▸ Problem: Exactly the lines from the start of the data below through the line containing "(7.35 s to 8.40 s)" must be returned, and no others.

▸ Input:
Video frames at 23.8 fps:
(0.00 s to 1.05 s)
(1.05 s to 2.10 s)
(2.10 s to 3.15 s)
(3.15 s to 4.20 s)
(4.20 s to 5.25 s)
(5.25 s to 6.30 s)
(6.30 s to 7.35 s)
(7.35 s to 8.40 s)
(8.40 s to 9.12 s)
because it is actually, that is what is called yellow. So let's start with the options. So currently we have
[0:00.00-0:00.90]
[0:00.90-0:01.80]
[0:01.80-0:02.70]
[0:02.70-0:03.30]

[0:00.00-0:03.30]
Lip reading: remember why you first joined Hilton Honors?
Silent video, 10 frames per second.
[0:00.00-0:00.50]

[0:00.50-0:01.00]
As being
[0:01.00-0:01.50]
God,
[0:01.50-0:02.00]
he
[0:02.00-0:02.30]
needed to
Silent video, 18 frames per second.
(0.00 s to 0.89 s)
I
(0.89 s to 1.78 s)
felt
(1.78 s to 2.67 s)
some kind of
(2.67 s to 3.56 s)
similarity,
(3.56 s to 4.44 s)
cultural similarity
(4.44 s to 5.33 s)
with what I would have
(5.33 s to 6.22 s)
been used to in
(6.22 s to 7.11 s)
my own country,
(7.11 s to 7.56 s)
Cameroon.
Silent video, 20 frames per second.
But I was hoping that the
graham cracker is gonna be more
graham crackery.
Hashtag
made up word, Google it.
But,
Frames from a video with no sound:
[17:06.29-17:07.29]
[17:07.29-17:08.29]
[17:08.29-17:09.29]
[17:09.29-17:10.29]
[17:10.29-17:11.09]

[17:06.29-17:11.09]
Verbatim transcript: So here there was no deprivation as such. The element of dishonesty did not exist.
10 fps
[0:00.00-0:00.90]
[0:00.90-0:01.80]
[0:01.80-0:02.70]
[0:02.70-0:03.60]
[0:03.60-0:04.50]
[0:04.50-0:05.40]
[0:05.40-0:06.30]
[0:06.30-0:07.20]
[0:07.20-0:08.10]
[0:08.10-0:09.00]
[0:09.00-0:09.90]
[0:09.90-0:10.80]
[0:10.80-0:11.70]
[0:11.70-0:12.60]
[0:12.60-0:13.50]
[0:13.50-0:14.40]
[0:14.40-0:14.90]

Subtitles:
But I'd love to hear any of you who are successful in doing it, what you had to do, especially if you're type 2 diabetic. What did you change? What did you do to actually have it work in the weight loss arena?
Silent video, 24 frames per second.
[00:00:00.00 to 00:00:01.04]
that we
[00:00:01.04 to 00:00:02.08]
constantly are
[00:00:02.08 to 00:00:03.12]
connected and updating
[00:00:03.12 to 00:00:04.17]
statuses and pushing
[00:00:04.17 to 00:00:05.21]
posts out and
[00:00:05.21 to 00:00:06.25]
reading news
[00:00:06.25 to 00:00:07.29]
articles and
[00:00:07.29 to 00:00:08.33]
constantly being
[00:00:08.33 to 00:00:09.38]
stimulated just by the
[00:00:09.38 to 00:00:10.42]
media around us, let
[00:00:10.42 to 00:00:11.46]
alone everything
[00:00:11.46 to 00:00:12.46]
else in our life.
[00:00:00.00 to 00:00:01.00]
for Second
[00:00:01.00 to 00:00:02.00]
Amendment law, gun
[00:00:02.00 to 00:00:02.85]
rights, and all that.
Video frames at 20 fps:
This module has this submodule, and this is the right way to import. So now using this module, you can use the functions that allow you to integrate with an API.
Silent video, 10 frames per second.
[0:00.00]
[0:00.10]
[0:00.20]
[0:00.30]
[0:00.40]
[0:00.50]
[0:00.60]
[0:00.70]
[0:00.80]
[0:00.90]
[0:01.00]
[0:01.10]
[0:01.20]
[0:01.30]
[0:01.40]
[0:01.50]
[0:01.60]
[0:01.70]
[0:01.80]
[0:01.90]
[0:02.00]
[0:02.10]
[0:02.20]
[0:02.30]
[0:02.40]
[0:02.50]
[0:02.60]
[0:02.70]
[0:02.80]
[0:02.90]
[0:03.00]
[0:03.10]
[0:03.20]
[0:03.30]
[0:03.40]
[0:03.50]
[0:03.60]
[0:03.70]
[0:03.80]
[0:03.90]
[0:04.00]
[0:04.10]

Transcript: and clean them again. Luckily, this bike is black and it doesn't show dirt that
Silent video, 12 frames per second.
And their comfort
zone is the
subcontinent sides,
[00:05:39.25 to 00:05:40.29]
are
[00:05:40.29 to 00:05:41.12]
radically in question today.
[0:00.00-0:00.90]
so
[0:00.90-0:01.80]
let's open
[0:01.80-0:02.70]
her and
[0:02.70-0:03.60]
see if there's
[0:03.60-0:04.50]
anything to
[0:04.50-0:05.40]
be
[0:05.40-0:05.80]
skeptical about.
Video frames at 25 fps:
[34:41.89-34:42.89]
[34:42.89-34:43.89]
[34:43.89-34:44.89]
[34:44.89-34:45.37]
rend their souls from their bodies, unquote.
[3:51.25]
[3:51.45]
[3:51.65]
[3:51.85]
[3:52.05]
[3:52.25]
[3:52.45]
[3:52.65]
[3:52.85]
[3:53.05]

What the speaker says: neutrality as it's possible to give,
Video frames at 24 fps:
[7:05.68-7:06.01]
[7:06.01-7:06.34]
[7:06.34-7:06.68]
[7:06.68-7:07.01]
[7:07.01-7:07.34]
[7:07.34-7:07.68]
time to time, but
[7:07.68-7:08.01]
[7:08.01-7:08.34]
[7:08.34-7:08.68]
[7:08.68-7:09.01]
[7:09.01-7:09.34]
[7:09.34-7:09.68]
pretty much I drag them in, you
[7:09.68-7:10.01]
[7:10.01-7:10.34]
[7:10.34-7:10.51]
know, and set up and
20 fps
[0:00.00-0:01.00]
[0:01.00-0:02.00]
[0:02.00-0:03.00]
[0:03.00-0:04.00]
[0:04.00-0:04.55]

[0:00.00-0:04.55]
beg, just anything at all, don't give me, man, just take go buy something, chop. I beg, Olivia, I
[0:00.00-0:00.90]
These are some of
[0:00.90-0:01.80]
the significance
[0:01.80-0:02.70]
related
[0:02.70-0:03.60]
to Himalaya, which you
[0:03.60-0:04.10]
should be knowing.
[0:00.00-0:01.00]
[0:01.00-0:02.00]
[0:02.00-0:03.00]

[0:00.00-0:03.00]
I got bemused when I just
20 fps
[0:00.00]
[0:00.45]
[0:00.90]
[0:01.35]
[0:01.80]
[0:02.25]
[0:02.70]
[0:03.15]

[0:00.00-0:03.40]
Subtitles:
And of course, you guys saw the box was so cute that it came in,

▸ Completed task:
Video frames at 23.8 fps:
(0.00 s to 1.05 s)
(1.05 s to 2.10 s)
(2.10 s to 3.15 s)
(3.15 s to 4.20 s)
(4.20 s to 5.25 s)
(5.25 s to 6.30 s)
(6.30 s to 7.35 s)
(7.35 s to 8.40 s)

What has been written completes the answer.